Be specific — genre, mood, tempo, instruments, vibe:

- `"upbeat electronic dance music, 128 BPM, four-on-the-floor kick, synth arpeggios, euphoric build"`
- `"melancholic lo-fi hip-hop, slow 70 BPM, dusty vinyl samples, soft piano, rain atmosphere"`
- `"fast punk rock, distorted guitars, driving drums, raw energy, 180 BPM"`
- `"cinematic orchestral trailer music, epic brass, driving strings, 140 BPM, intense build to climax"`

## Full example

Step 1 — Use the **file tool** to write the JSON request:

```json
{
"caption": "indie pop with dreamy synths, gentle vocals, 100 BPM, wistful and nostalgic",
"lyrics": "[verse]\nNeon lights on rainy streets\nWhere the city never sleeps\n[chorus]\nWe were infinite, we were free\nJust the stars and you and me",
"metas": "bpm: 100, key: G major, genre: indie pop, instruments: synth, guitar, drums",
"duration_s": 45,
"output": "/tmp/music_indie.ogg"
}
```

Save this to `/tmp/music_request.json`.

Step 2 — Use the **shell tool** to send it to the daemon:

```sh
cat /tmp/music_request.json | socat -t 120 - UNIX-CONNECT:/tmp/ace-step-gen.sock
```

The response will be a JSON line like `{"ok":true,"path":"/tmp/music_indie.ogg",...}`.

## After generation

Always use `send_file` to deliver the audio to the user:

```
send_file(file_path="/tmp/music.ogg", caption="Here's your 30s cinematic trailer music!")
```

## Fallback: CLI binary (if daemon is not running)

If `socat` returns an error connecting to the socket, the daemon is not running.
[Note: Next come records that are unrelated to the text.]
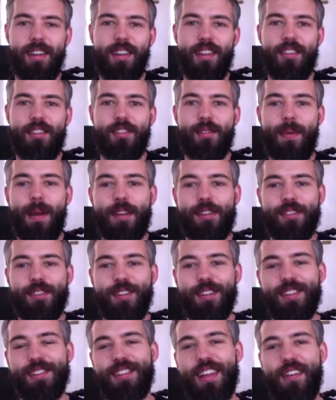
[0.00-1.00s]
The
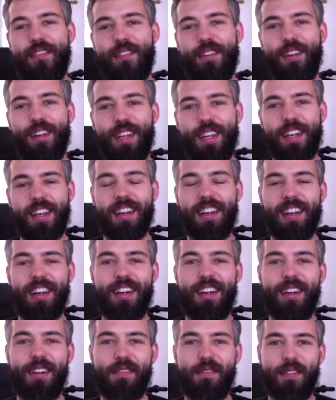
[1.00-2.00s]
semester is definitely
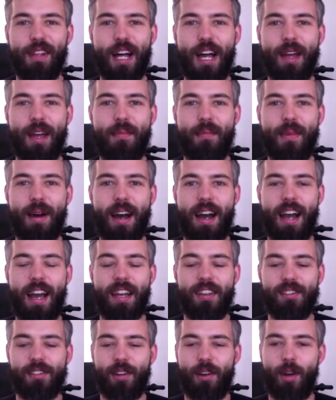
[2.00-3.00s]
flying
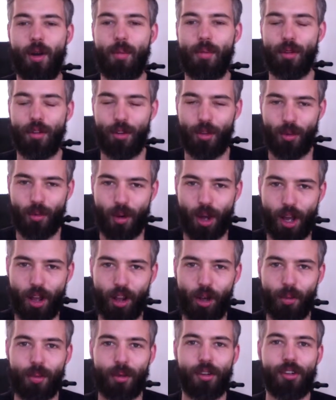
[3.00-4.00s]
by. So I hope you're doing well.
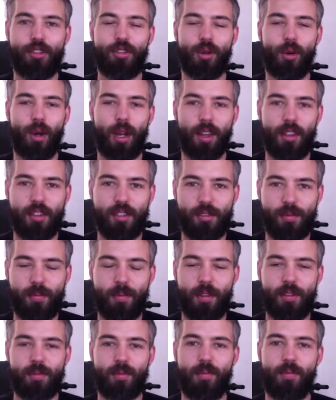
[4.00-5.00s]
Hope you're enjoying this
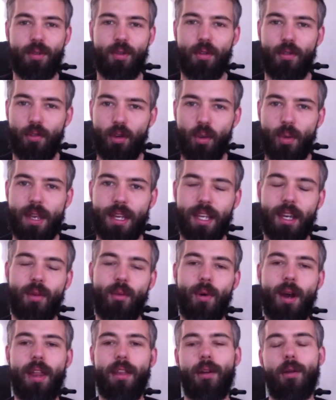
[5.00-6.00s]
beautiful weekend
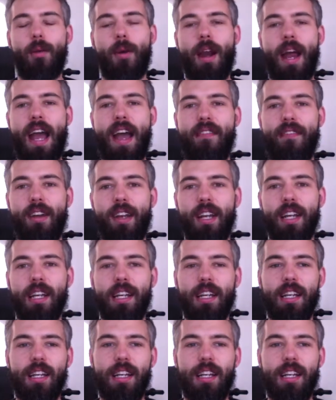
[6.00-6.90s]
weather we're having.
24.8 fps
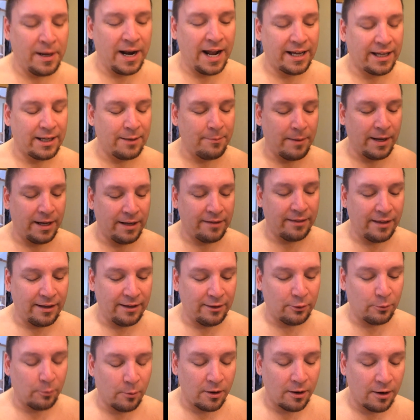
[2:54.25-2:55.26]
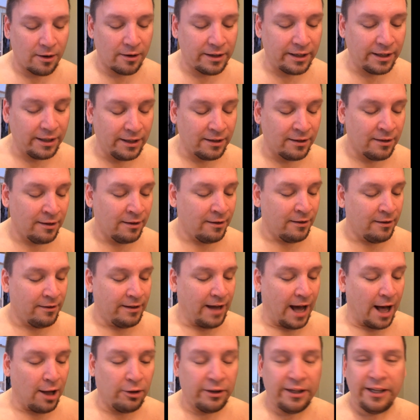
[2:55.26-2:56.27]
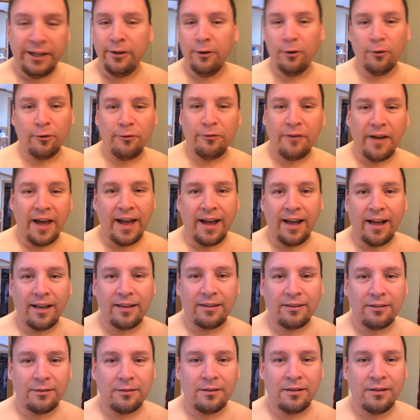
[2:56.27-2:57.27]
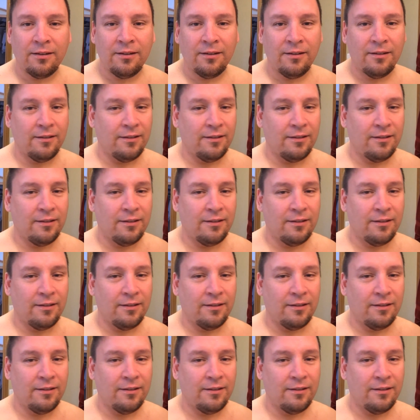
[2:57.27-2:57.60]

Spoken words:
and I can make things work and I'll heal fast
Fall back to the CLI binary:

**Binary:** `/home/marenz/Projects/ace-step-rs-no-cudnn/target/release/ace-step`

```sh
/home/marenz/Projects/ace-step-rs-no-cudnn/target/release/ace-step \
--caption "cinematic orchestral trailer music, epic brass, 140 BPM" \
--duration 30 \
--output /tmp/music.ogg
```

The binary reloads 2 GB of weights each run (~10–20s extra on first call after a cold start). Output format is the same JSON line to stdout on success.

## Troubleshooting

- **Connection refused / no such file** — daemon not running. Use fallback CLI binary.
- **`ok: false`** — check the `error` field. Common causes: invalid caption, CUDA OOM, bad output path.
- **OGG not supported** — use `.wav` extension in the output path instead.
- **Long generation time** — reduce `duration_s`. 30s ≈ 1–2s on RTX 3090.